My first official yoga series that I taught was titled “For Us: an intentional space for BIPOC.” Cute right? For six weeks, I lead familiar faces and many new friends in yoga and a community building chat to decompress, to relate, to commiserate, to celebrate… to hold space. And while attendance numbers aren’t my primary criterion for success, it certainly felt great to know that I was curating a space that met my targeted community’s needs. 

 

Sunday, January 26th the world stopped at the news of a fatal helicopter crash killing all 8 passengers, pilot, Kobe Bryant, and 13 his 13 year old daughter Gianna Bryant included in that number.  My next session of that series occurred that following Wednesday. Tragedy of this kind, especially when unexpected tends to shock you in waves. The 1st wave is disbelief. Frist, you’re in disbelief of the news. Next, you want every detail. How did this happen? How could it have happened? Then you begin the process of mourning, followed by opinions and reflections. This is when things starts to get tricky—personal anecdotes and tone deaf think pieces begin to emerge. People start bringing up skeletons from the deceased’s closet and questioning the collective’s right to grieve. And then, you begin to bring it home. What if it were my family that died? What if I found out about my loved  one’s passing via social media or TMZ? You’re triggered reflecting on your most recent bout with death. The funeral… the wound you thought had healed… it all comes back. At least it does for me. 

 

And even in the face of tragedy, my “For us” series still had to move forward. Although no one had signed up for that individual session, some people had purchased series passes, so I had to press forward with my Wednesday routine. This week was different. The train ride was longer. My legs felt heavier. This week, I had also found out that my older brother was diagnosed with lymphoma after a few trips to the emergency room and being discharged with “flu like symptoms,” because racism permeates healthcare too. My chest felt heavy. As I listened to my gospel playlist on the train, I fought back tears. I knew that this was going to be a very difficult session, but it was important that I still showed up. It was important that I held space for my people.

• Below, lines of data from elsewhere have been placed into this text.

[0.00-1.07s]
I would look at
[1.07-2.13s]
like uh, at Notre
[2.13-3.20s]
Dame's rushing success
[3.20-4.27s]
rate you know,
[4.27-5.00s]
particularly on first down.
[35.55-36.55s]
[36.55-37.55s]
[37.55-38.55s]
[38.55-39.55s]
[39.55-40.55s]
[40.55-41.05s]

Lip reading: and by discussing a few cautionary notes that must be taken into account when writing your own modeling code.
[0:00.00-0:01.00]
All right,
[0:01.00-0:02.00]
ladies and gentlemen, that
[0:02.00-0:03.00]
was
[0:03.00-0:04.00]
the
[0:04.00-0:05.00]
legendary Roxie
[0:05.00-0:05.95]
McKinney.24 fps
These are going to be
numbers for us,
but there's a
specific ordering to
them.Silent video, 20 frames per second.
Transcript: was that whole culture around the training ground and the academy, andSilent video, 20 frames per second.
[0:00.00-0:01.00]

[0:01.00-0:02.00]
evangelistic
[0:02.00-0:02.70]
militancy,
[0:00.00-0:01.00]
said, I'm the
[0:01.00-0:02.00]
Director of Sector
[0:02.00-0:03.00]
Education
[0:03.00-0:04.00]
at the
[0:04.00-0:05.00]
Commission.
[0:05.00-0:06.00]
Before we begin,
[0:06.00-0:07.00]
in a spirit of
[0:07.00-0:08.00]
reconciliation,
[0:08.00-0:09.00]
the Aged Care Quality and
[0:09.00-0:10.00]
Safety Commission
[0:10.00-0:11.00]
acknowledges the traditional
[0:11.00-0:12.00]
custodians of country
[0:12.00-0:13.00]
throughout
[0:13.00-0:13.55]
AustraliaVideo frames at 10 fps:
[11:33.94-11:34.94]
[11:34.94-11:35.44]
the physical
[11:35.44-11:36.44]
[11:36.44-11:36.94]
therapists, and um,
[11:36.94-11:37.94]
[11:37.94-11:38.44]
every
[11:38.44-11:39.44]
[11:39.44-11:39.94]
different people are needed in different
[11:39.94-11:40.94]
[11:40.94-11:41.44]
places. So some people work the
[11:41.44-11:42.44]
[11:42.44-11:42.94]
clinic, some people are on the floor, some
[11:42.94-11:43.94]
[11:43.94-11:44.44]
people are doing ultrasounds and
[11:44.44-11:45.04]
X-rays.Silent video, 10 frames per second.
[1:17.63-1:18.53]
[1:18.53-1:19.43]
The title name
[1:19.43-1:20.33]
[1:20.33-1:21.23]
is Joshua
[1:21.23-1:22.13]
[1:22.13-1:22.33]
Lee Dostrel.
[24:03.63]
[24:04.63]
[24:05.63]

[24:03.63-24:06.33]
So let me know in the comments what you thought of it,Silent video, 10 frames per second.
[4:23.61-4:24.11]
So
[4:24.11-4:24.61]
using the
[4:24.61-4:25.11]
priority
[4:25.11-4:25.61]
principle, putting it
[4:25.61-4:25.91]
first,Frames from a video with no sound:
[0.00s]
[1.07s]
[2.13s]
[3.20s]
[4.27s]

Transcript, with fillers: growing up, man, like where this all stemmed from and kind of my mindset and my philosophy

 I went through my ritual. I set the diffuser with my combinations of oils, burned my palo santo, an set up the mats and props. I made my flower circle and set up the candles. The vibe was important. I needed the physical space to reflect the beauty of each attendee—something I picked up from Oprah and her young women’s leadership academy for girls in South Africa. 

And no one showed up.

Here was the space. I was holding it for anyone who would show up, and no one did. I started to stretch and to practice on one of the mats. I went into child’s pose and immediately the levees broke. I wept. And I wept. I practiced alone in the space, and I wept. 

 I realized that I was carrying so much weight—the shock of an untimely celebrity passing and processing what that meant for those families and watching the world grieve and go through the iterations of the aforementioned cycle. Hearing the hatred and vitriol from Black men toward Gayle King after she was sabotaged by her own network, and centering my brother’s experience being so proximate to death with with that of the Bryant’s. I realized that night that I also need to and have to hold space for myself.